• Input
* * *

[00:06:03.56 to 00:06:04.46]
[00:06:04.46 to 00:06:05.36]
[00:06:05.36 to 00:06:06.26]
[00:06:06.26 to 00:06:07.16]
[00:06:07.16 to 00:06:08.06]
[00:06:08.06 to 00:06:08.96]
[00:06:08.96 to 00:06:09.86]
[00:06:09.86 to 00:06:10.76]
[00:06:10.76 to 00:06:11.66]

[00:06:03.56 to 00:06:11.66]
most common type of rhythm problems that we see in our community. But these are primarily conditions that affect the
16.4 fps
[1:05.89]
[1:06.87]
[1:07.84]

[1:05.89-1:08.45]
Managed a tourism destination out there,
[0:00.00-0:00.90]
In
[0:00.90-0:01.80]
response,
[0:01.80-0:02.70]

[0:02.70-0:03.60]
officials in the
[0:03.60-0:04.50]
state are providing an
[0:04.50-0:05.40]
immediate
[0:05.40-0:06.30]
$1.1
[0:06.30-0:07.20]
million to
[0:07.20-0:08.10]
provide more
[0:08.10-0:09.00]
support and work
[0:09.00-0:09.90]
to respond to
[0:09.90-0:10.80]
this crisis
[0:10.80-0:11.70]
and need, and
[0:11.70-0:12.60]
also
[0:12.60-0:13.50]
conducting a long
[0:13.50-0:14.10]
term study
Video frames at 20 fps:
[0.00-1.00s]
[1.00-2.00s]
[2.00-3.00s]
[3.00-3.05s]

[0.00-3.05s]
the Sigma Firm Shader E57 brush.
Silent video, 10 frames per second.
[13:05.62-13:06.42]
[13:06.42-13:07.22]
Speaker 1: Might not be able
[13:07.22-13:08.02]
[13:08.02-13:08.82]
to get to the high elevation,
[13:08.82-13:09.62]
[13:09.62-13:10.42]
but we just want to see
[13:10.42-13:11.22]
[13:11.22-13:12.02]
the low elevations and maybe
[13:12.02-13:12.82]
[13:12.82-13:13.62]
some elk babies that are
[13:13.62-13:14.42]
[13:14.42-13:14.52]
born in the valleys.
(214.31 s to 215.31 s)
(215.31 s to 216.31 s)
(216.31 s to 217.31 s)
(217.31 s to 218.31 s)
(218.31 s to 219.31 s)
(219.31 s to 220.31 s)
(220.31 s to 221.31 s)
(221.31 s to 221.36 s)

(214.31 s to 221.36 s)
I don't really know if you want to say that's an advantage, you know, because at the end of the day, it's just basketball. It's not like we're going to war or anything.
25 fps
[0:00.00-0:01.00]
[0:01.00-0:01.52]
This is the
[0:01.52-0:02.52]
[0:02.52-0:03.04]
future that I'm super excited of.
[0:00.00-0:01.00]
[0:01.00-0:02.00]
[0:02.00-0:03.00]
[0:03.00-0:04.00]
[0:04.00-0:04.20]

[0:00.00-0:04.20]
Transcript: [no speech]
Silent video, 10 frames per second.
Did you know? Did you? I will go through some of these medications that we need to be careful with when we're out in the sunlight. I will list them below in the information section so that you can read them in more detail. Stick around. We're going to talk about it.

* * *

• Task prompt
After locating the line with "(216.31 s to 217.31 s)" above, return that line and every later line through the one with "(221.31 s to 221.36 s)", word for word and with nothing else.

• Answer space
(216.31 s to 217.31 s)
(217.31 s to 218.31 s)
(218.31 s to 219.31 s)
(219.31 s to 220.31 s)
(220.31 s to 221.31 s)
(221.31 s to 221.36 s)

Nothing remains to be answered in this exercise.